The bottom of the excavation is at elevation +60.0 feet, with the wall extending 15 feet

below this elevation. It needs to be mentioned; that the strength of the soil surrounding

the utility vault in the alley, was improved by grout injections. Hereafter, Section 2 will

be called as Pile # 13.

2.1.3.3. Pile #18 (Design section 3)

The design section 3 refers to the wall section around pile #18 and is shown in

Figure 2.6c. The top elevation of the fill is at elevation +129.5 ft over the sea level. The

beams used for the soldier pile wall were 83 feet long W27x146 sections. Because of the

presence of the utility vault the first 18 feet of the wall was cantilever.

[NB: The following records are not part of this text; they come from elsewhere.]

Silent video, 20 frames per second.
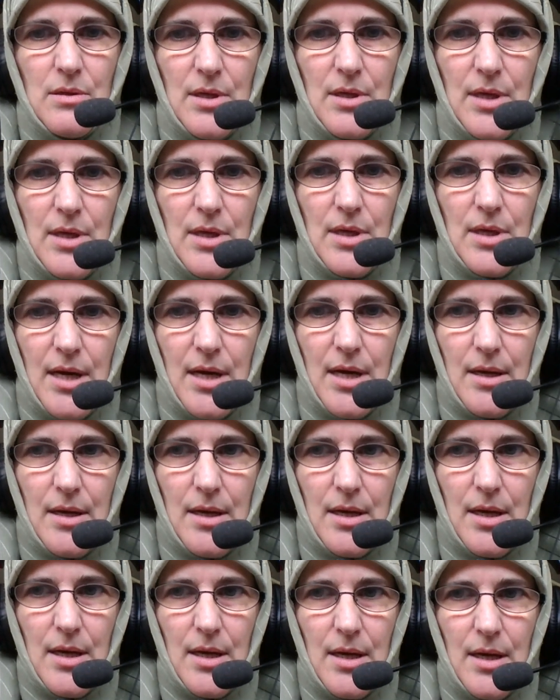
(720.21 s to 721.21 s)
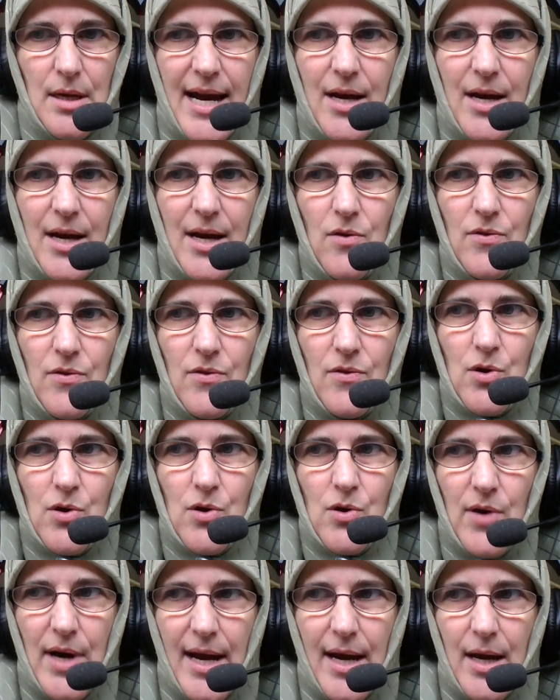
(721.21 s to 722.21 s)
attack on the
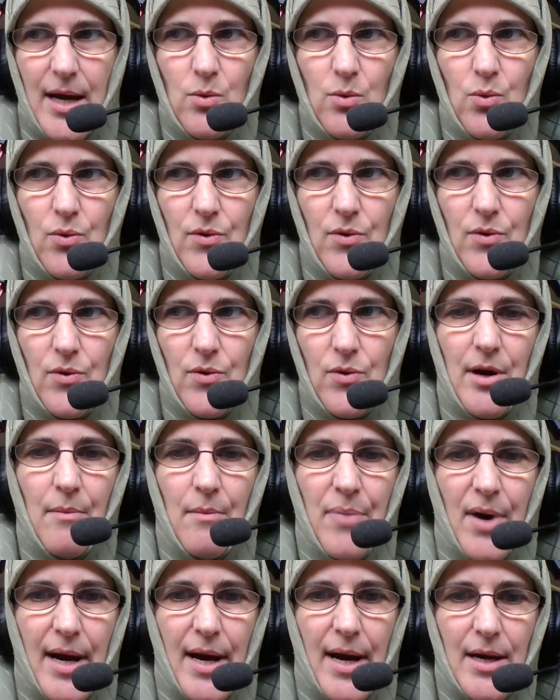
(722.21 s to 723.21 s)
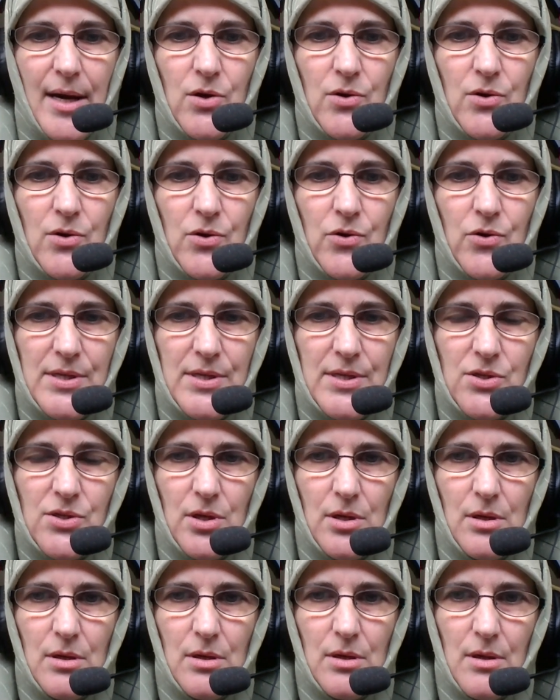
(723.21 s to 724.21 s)
Quran, written by a
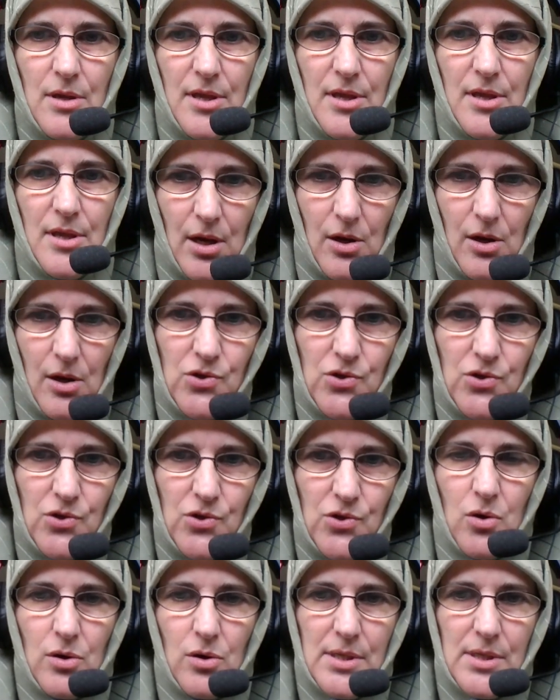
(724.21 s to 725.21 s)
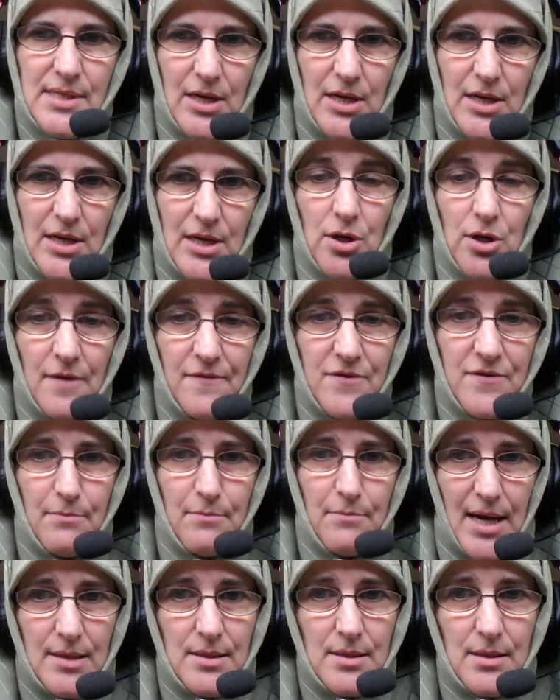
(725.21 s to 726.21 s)
Christian theologian called St. John of
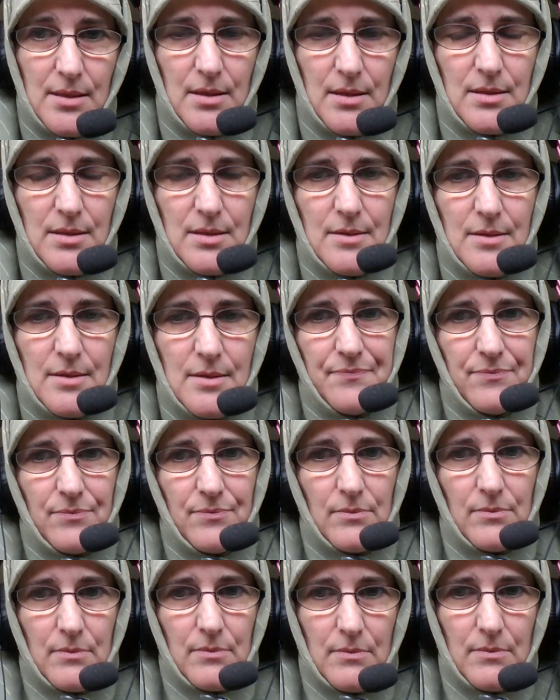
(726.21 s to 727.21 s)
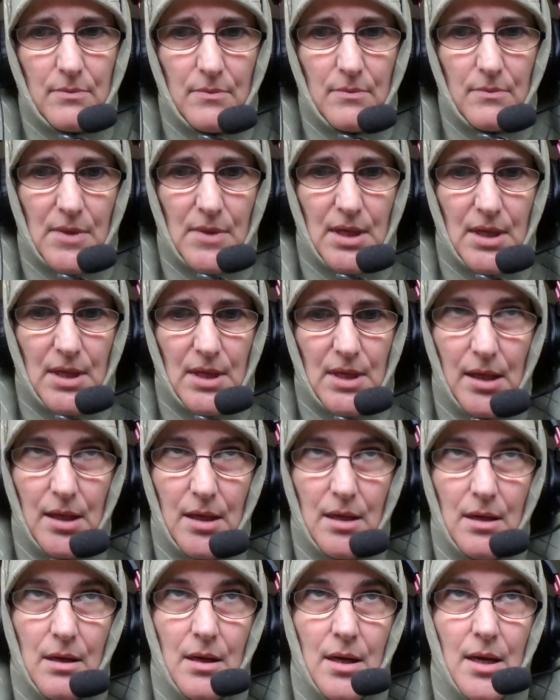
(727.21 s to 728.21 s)
Damascus
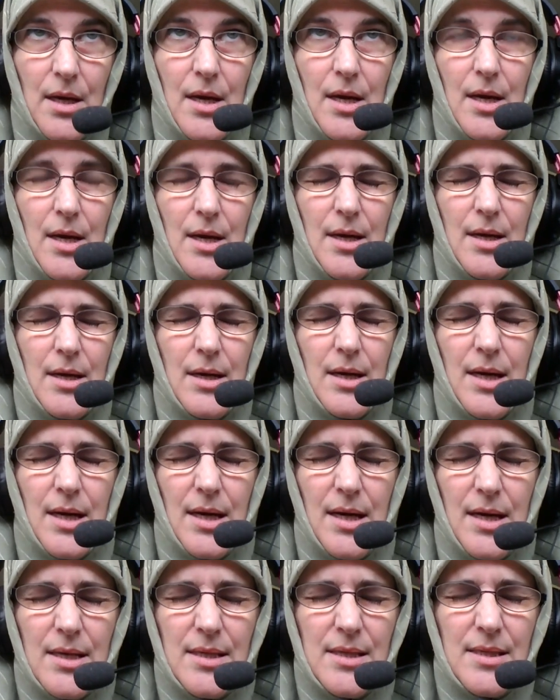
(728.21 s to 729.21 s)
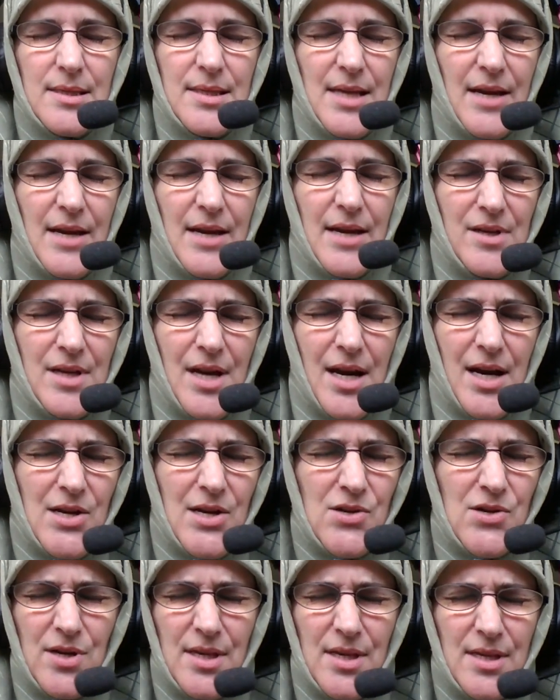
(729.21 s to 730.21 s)
in
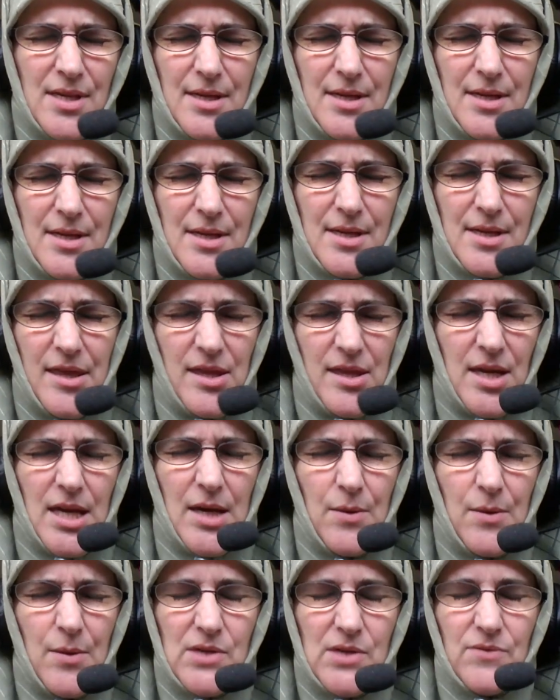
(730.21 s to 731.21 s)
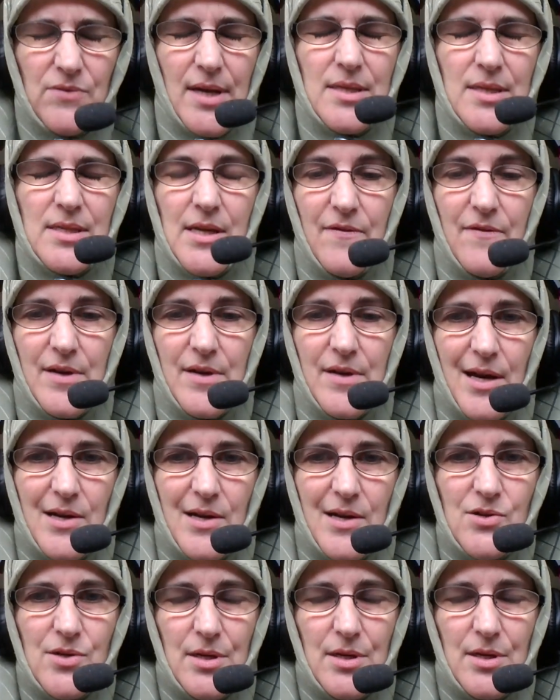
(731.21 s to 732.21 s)
700 and something. I think he was around
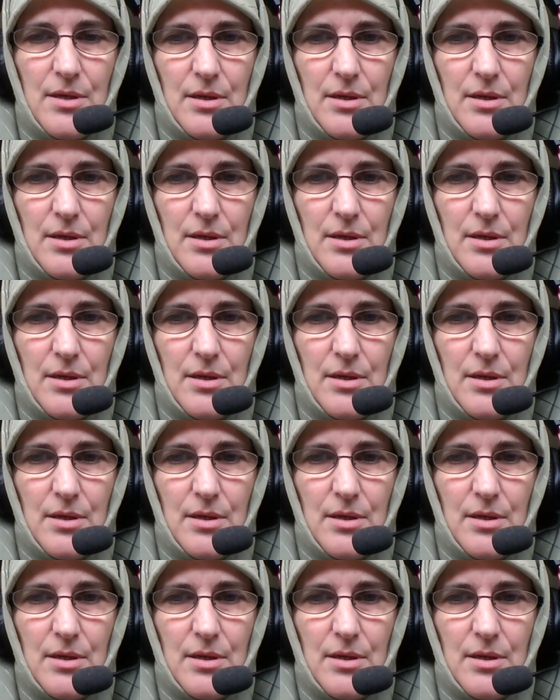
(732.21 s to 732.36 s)
700.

Below the

cantilevered part, the wall is retained by 9 rows of soil nails spaced with a 3x4 feet

pattern (vertical x horizontal). After the 4th row of soil nails an extra soil nail was inserted

at the center of the 3x4 foot pattern. Tieback anchors follow the soil nails. For section 3,

5 rows of tiebacks are used, spaced 8 feet horizontally and 5 feet vertically. The typical

un-bonded length was 25 feet with a grouted length of approximately 30 feet. The bottom

of the excavation is at +60.0 feet. The wall extends about 15 feet below the bottom of the

excavation. Hereafter, Section 1 will be referred to as Pile # 18.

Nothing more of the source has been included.